Actually I have to take issue with Mr.Clover about one paragraph, the one that reads “For once, I don’t think you can blame Brussels politicians and bureaucrats. Paint is nasty stuff and in a few years’ time I suspect we will conclude, rather as we did with lead, that reducing the pong from eggshell and cutting the amount of white spirit that finds its way down the drain were good things. They have been using what they call latex paints in California for 20 years, and very good they are too.”
For a start, it is never true that you can't blame Brussels. It just isn't, all right? It doesn't matter what they do or what they say at the EU, they will always be wrong. They always have been, so why should they change now?
And paint is NOT nasty stuff. It's bloody brilliant. I used to keep a boat on a salt-water mooring. It sat there all year round, come rain come shine, soaking up the hot sunshine reflecting off the water, lashed by salt spray and bitter winter gales, shat on by seagulls, nibbled by fish, with barnacles and other nasty creatures fastening their little bums onto it.
And what do you suppose protected its vulnerable plywood skin? Paint, of course.

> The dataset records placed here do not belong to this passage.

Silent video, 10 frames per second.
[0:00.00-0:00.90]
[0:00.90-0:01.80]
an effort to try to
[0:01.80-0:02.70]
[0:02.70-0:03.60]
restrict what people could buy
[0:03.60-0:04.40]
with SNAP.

Two coats of primer, two coats of undercoat and two of top coat, a quick rub down with wet-and-dry and a fresh coat of gloss every two years. You show me anything else you can buy for a few notes that would be so tough! And the great beauty of it is, it comes in a tin: you don't need a degree in quantum mechanics, a risk assessment, a team of specialists and a licence from the local authority to apply it, you just give it a stir and slap it on with a brush. Then all by itself, it dries and turns into a miracle. See? Brilliant!
And while you're at it, show me one single person (since Napoleon, anyway) who has been killed by paint.
But that's not the point, is it, to these Brussels bureaucrats? It's not important whether or not a thing really is harmful. All that matters is that by a considerable stretch of someone's over-active imagination, in certain circumstances however far-fetched, it just might be just the tiniest bit undesirable. Because we're all so stupid, we're all so completely incapable of working out for ourselves that chewing dirty paintbrushes or necking the odd half-pint of turps might possibly be a bad idea, we're all such sad victims that Auntie Brussels recognises her God-given responsibility to take care of us and keep us from harm.
Nothing to do with keeping themselves in a cushy job, of course. Perish the thought.